Tri des protéines dans le réseau trans-Golgi
Au moment d’atteindre le réseau trans-Golgi, la plupart des protéines sont ciblées vers leur destination finale. La voie par défaut semble être le transport vers la membrane plasmique, car cette dernière doit continuellement remplacer les lipides et les protéines. D’autres protéines sont triées vers les lysosomes et les vésicules sécrétoires. Le signal pour envoyer une protéine vers le lysosome implique la chaîne latérale de sucre. La plupart des protéines lysosomales contiennent du mannose 6-phosphate qui est ajouté dans le cis-Golgi. Le récepteur qui lie le mannose 6-phosphate réside dans le réseau trans-golgi et recrute les protéines de revêtement dans le réseau trans-golgi. La clathrine forme l’enveloppe de ces vésicules, et celles-ci accumulent des protéines lysosomales avant de bourgeonner du réseau trans-golgi. Ces vésicules fusionnent avec les endosomes. La lumière des endosomes a un faible pH, ce qui entraîne la dissociation du récepteur du mannose 6-phosphate des protéines lysosomales. Le récepteur du mannose 6-phosphate est renvoyé dans le réseau trans-Golgi et la vésicule contenant les protéines lysosomales mûrit en un lysosome fonctionnel.

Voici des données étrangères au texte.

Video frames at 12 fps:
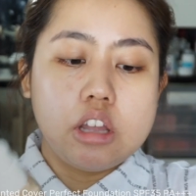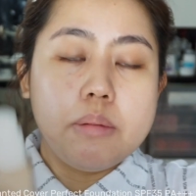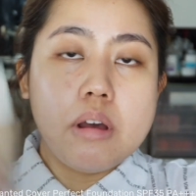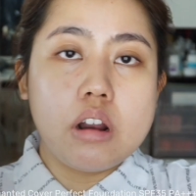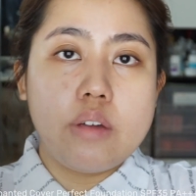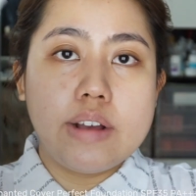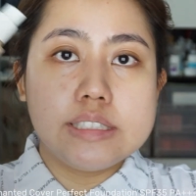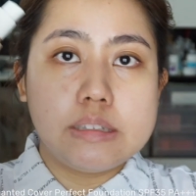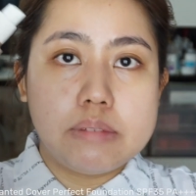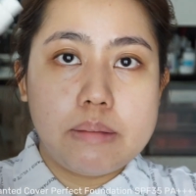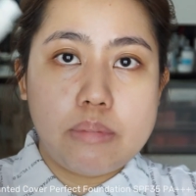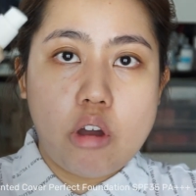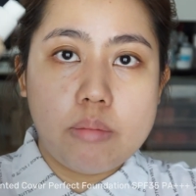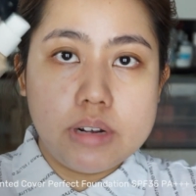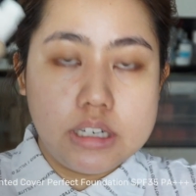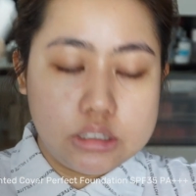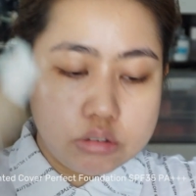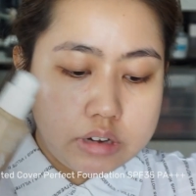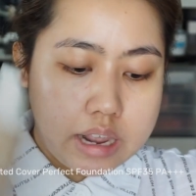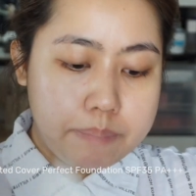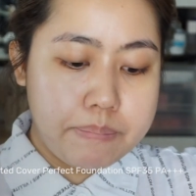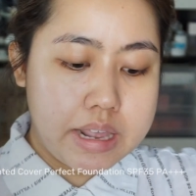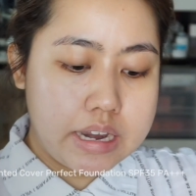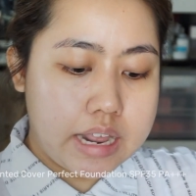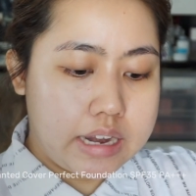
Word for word: ต้องบอกเลยว่าสำหรับรองพื้นตัวนี้เป็น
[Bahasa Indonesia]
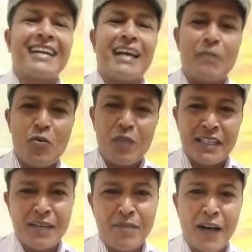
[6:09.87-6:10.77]
Kenapa
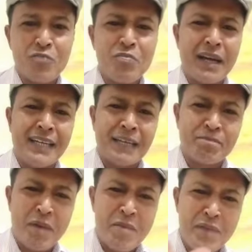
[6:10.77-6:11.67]
umatnya malu?
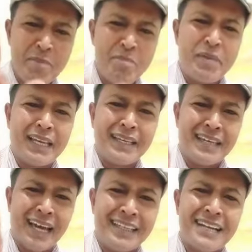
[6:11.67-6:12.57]
Melihat
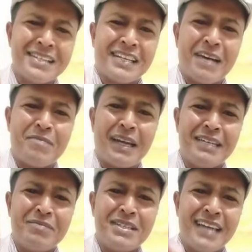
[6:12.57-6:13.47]
pemimpinnya yang selama
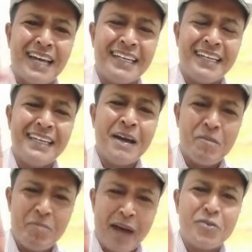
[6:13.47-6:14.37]
ini menjadi
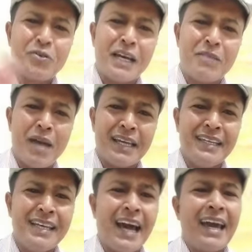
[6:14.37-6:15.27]
panutan bagi
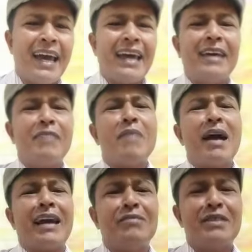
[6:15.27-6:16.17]
dia, eh
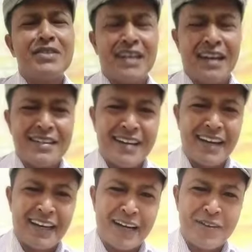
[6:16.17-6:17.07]
malah
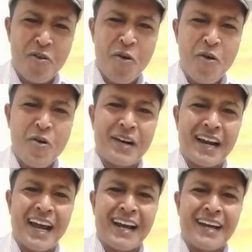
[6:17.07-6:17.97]
menjelek-jelekkan
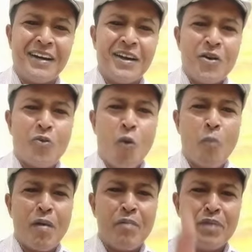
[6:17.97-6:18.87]
orang. Kok
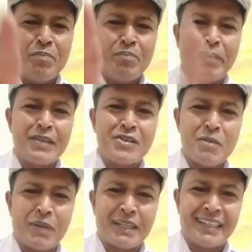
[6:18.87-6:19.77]
pemimpin
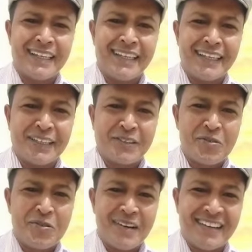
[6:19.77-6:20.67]
seperti itu?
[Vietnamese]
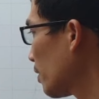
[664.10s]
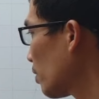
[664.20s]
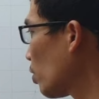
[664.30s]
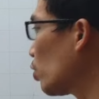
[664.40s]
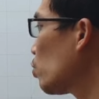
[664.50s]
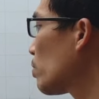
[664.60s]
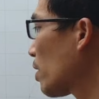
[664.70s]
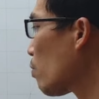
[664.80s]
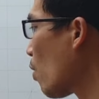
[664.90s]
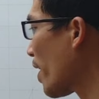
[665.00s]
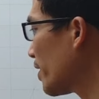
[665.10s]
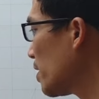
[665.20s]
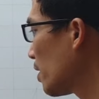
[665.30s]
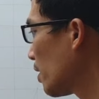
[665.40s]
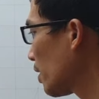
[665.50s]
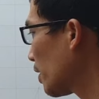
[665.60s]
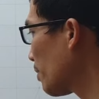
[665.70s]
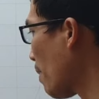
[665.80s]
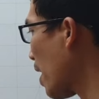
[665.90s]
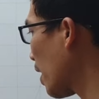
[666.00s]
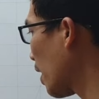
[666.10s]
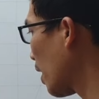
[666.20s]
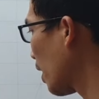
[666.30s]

thì nói chung là góc ngoài đi thì bằng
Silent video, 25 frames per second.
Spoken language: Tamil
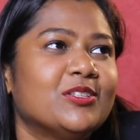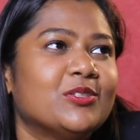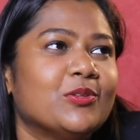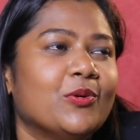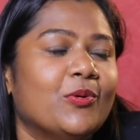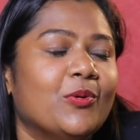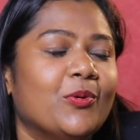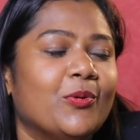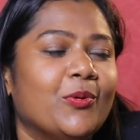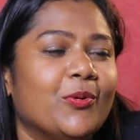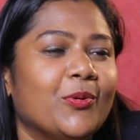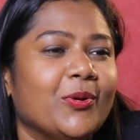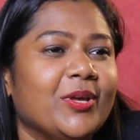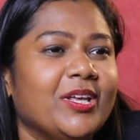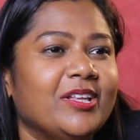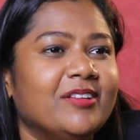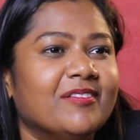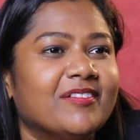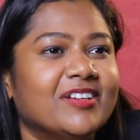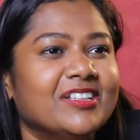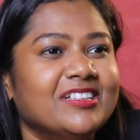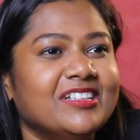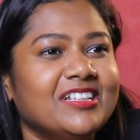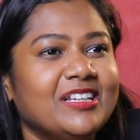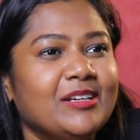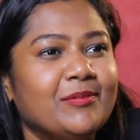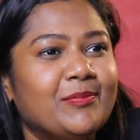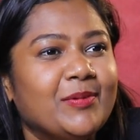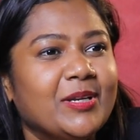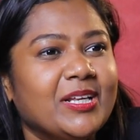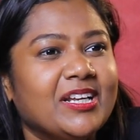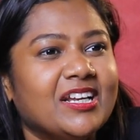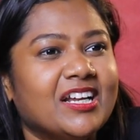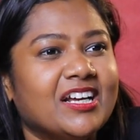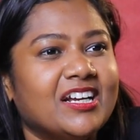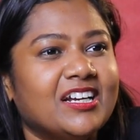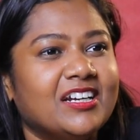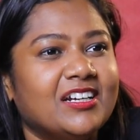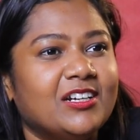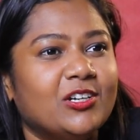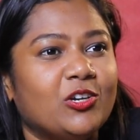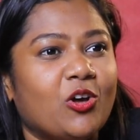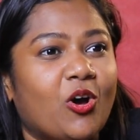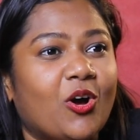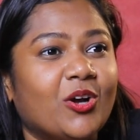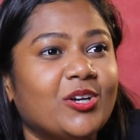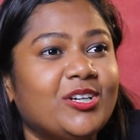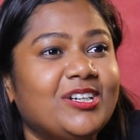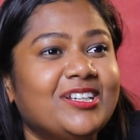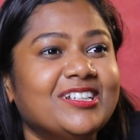ஸோ இது வந்து எப்படின்னா
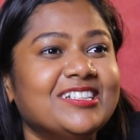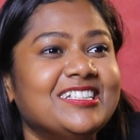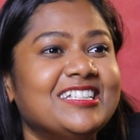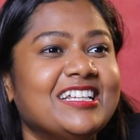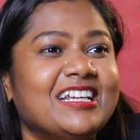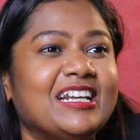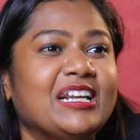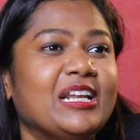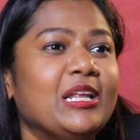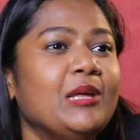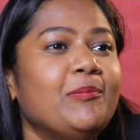டாக்டர்ஸை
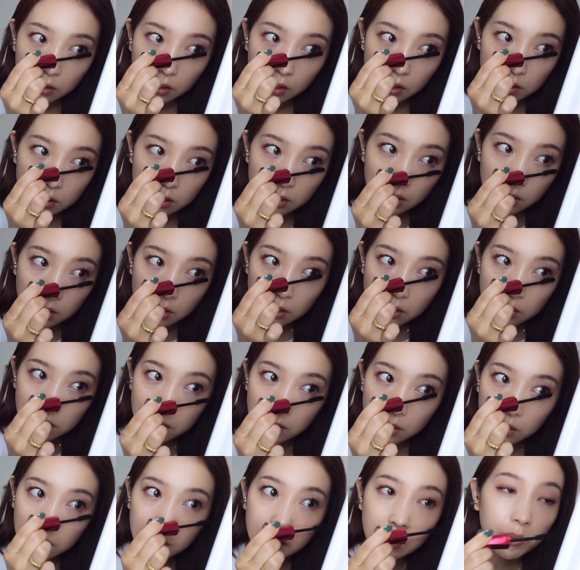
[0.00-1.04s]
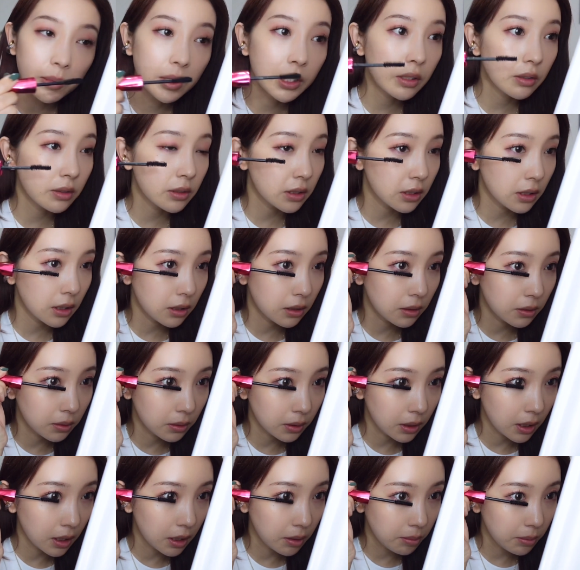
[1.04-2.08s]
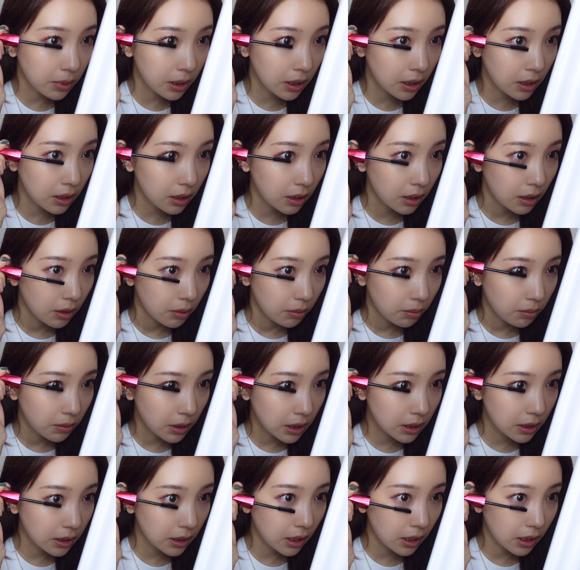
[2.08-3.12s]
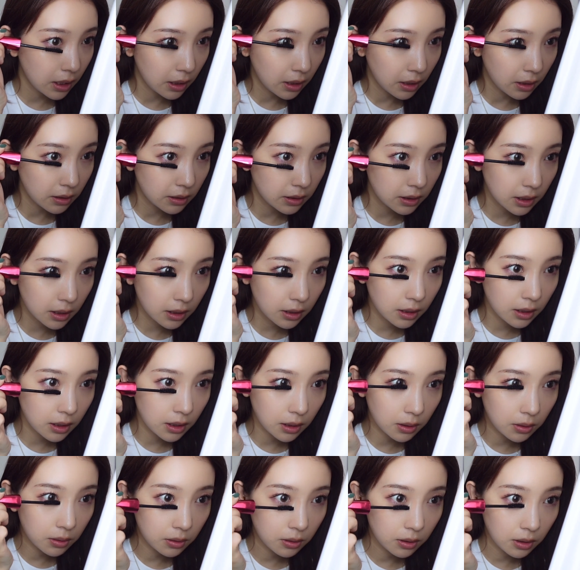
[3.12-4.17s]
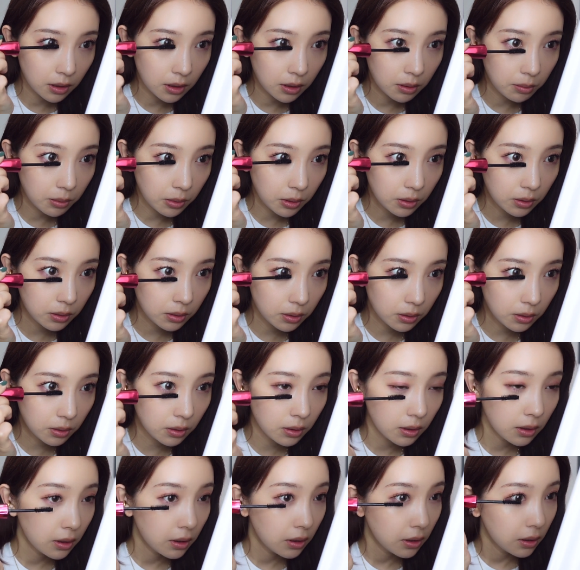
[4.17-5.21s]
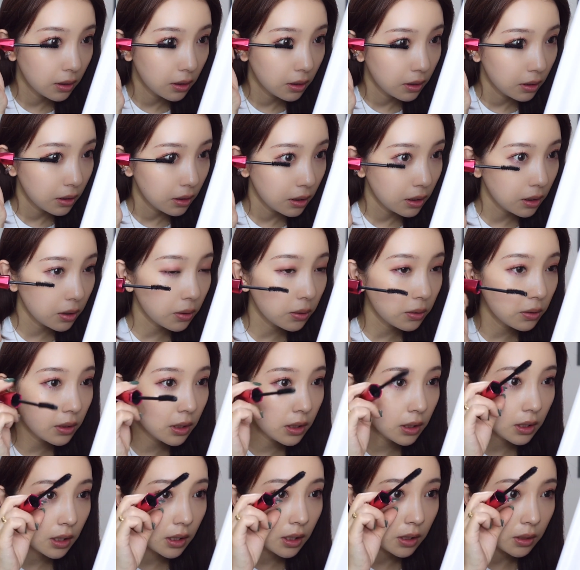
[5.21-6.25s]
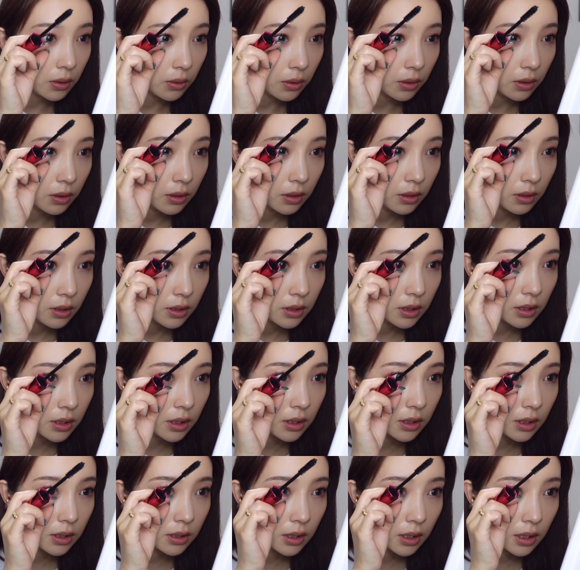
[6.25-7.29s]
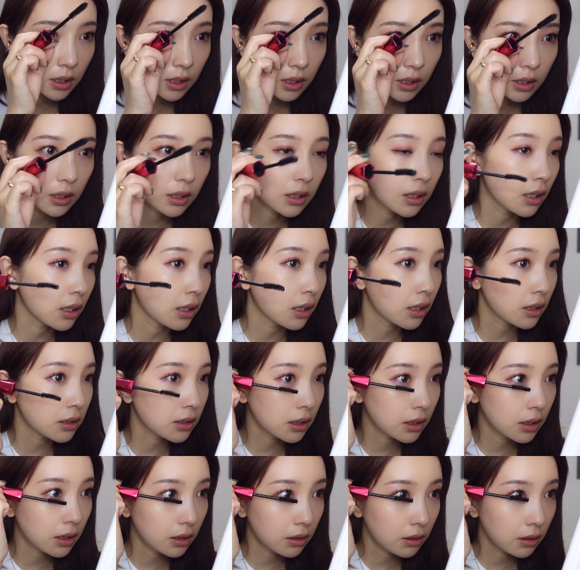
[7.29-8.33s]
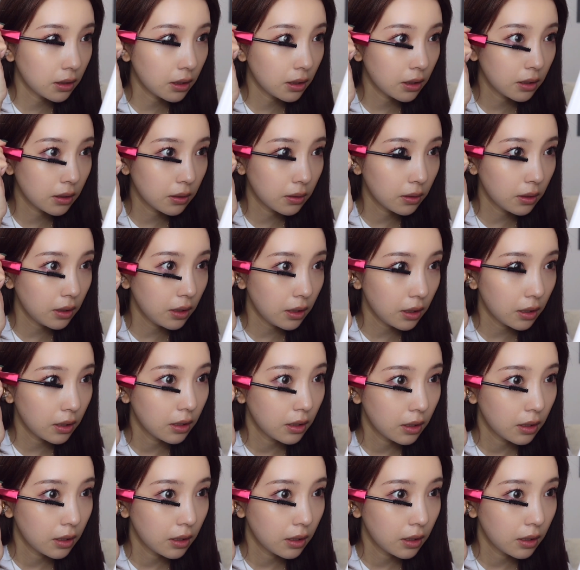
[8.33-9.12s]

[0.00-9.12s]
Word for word: でせっかくカラーメイクしてるのであんまりまつげで隠さないようにもうほんと一塗り程度ササササって重ねる程度に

Certaines protéines sont triées dans des vésicules sécrétoires qui stockent ces protéines jusqu’à ce que la cellule soit signalée pour les libérer. Le mécanisme de par lequel les protéines sont triées dans les vésicules sécrétoires car ces protéines ne partagent pas une séquence de signal de tri commune.
Endocytose
Les cellules ne libèrent pas seulement du matériel vers l’environnement extérieur mais elles prennent également du matériel de l’extérieur de la membrane plasmique par endocytose. Il existe plusieurs formes d’endocytose.
La phagocytose permet à certaines cellules (macrophages, neutrophiles) d’engloutir et de prendre en charge de grosses particules comme les micro-organismes et les cellules mortes. La phagocytose implique la protrusion de la membrane plasmique autour de la particule. La protrusion est entraînée par la polymérisation de l’actine. La membrane plasmique finit par entourer la particule et fusionne pour l’enfermer complètement et former une grande vésicule endocytique.
La pinocytose forme des vésicules beaucoup plus petites (~ 100 nm) et permet aux cellules d’absorber de petites quantités de liquide extracellulaire et des portions de la membrane plasmique. Une forme de pinocytose est l’endocytose médiée par la clathrine qui permet aux cellules de prendre des protéines spécifiques de la surface cellulaire.
L’endocytose médiée par la clathrine commence par la formation d’une fosse dans la membrane plasmique. La fosse est entourée du côté cytoplasmique par des protéines adaptatrices qui relient la clathrine à la fosse. Les adaptateurs interagissent également avec les protéines de la membrane plasmique qui sont ciblées pour l’endocytose. La fosse peut accueillir environ 1000 protéines. La polymérisation de la clathrine entraîne la formation d’une vésicule qui finit par se détacher de la membrane plasmique. La GTPase dynamine catalyse la réaction de pincement. Les vésicules recouvertes de clathrine fusionnent avec les endosomes où le faible pH dissocie les ligands des récepteurs. Certaines protéines sont ensuite renvoyées vers la membrane plasmique tandis que d’autres sont dirigées vers le lysosome où elles sont dégradées.